Remember the last time Summers was strapped to a trial balloon and exposed to this kind of a public dart-throwing contest? It was back when Obama was searching for his first Treasury Secretary. There was a public outcry against Summers then, too, and guess what happened:
We got Tim Geithner instead.
I’m against the Summers nomination too, but as they say: Be careful what you wish for.
By now everybody and their brother has weighed in on the idea of a Summers nomination, and the hostility is as palpable as the summer heat. (We already knew what everybody and their sister thinks about Summers.)
But it’s clear that the President and his team really, really want Summers. Knowing the depth of the hostility — and the many reasons for that hostility — they’ve nevertheless floated one trial balloon after another: first that he was one of the leading candidates, then that he was neck-and-neck with Janet Yellen (Vice Chair of the Fed’s Board) for the post. Now we’re told he’s the leading candidate.
They like him. They really like him.
That doesn’t appear to be the majority opinion about someone whose personality is often described as ” prickly.” In fact, there are those who think that adjective’s carrying one syllable too many for Summers.
In the week of another major economic address from the President, it’s worth asking: What does this deep Love of Summers tell us about the White House and today’s Democratic Party?
Summers of Love
Ezra Klein, whose White House sourcing is eminently reliable, has provided the launching pad for most of the Summers trial balloons. Klein and co-writer Evan Soltas stated unequivocally this morning that “President Obama wants Summers for Fed chair.” That comment, like other Summers leaks issued through their blog, went uncontradicted by the Administration, providing further confirmation of their accuracy.

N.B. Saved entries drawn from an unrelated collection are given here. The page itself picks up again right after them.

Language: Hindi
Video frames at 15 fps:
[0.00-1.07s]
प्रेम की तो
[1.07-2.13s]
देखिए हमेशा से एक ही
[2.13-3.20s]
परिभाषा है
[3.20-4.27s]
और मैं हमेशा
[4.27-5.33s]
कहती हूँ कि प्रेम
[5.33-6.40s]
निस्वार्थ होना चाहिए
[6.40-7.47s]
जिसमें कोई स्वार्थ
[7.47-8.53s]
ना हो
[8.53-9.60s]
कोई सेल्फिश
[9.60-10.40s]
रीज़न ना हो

Barack Obama thinks Larry Summers is the right man for the job, and you can take that to the bank (sorry about the pun). What are we to infer from this information?

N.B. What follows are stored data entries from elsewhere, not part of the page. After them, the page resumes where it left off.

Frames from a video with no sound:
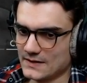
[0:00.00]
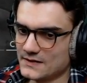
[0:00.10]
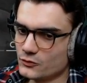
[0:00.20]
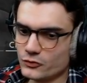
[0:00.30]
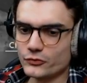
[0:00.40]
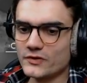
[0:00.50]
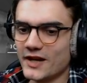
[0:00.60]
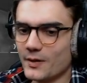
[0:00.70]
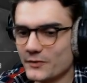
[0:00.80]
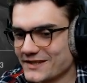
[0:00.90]
C'est juste une
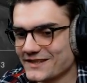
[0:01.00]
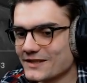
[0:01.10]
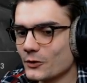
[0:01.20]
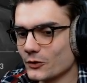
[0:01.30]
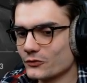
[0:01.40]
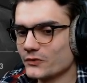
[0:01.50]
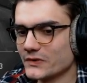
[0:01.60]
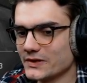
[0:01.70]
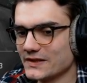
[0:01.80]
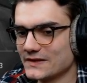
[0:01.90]
arme qui, en toute
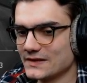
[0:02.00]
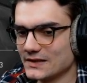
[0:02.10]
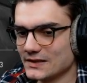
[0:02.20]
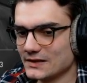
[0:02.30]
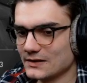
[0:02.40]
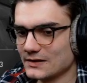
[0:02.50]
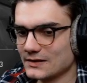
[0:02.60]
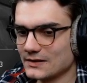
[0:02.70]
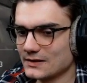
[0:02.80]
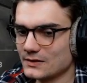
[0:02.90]
honnêteté,
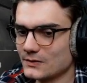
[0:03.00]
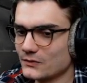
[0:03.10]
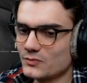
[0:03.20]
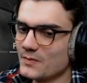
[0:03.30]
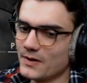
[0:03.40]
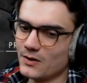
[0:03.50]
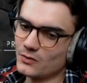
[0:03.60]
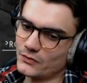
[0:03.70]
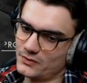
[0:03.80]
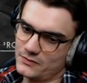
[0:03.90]
euh, ne vous met pas en
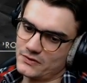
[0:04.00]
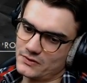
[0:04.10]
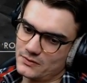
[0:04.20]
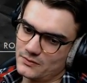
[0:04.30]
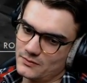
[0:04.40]
confiance.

It certainly tells us that the President is very forgiving of Summers’ flaws, which include his apparently shocking attitudes toward women, his spectacular failure to foresee the financial crisis, his pivotal role in deregulation, the many millions he’s made from the same Wall Street bankers he’d have to regulate, and his long record as a bully to subordinates, peers, and colleagues.
Economically, that last defect may be the most frightening portent of all. Summers is known for hectoring and shouting down anyone who disagrees with him, and if there’s one thing the economy needs right now it’s new and dissenting voices proposing smarter and bolder policy alternatives. Encouraging those voices is precisely what Summers doesn’t do, and that’s a grave warning sign for Presidential policy.
To be clear, Summers is not a wild-eyed Visigoth on stimulus/investment or job creation. He holds a far more reasonable position on these issues than anyone on the Republican side. He’s more reasonable than Tim Geithner, too.
What are the political implications of a Summers nomination?
In a word, bad. In 11 words: Democrats would be insane to let the President nominate Larry Summers. Why?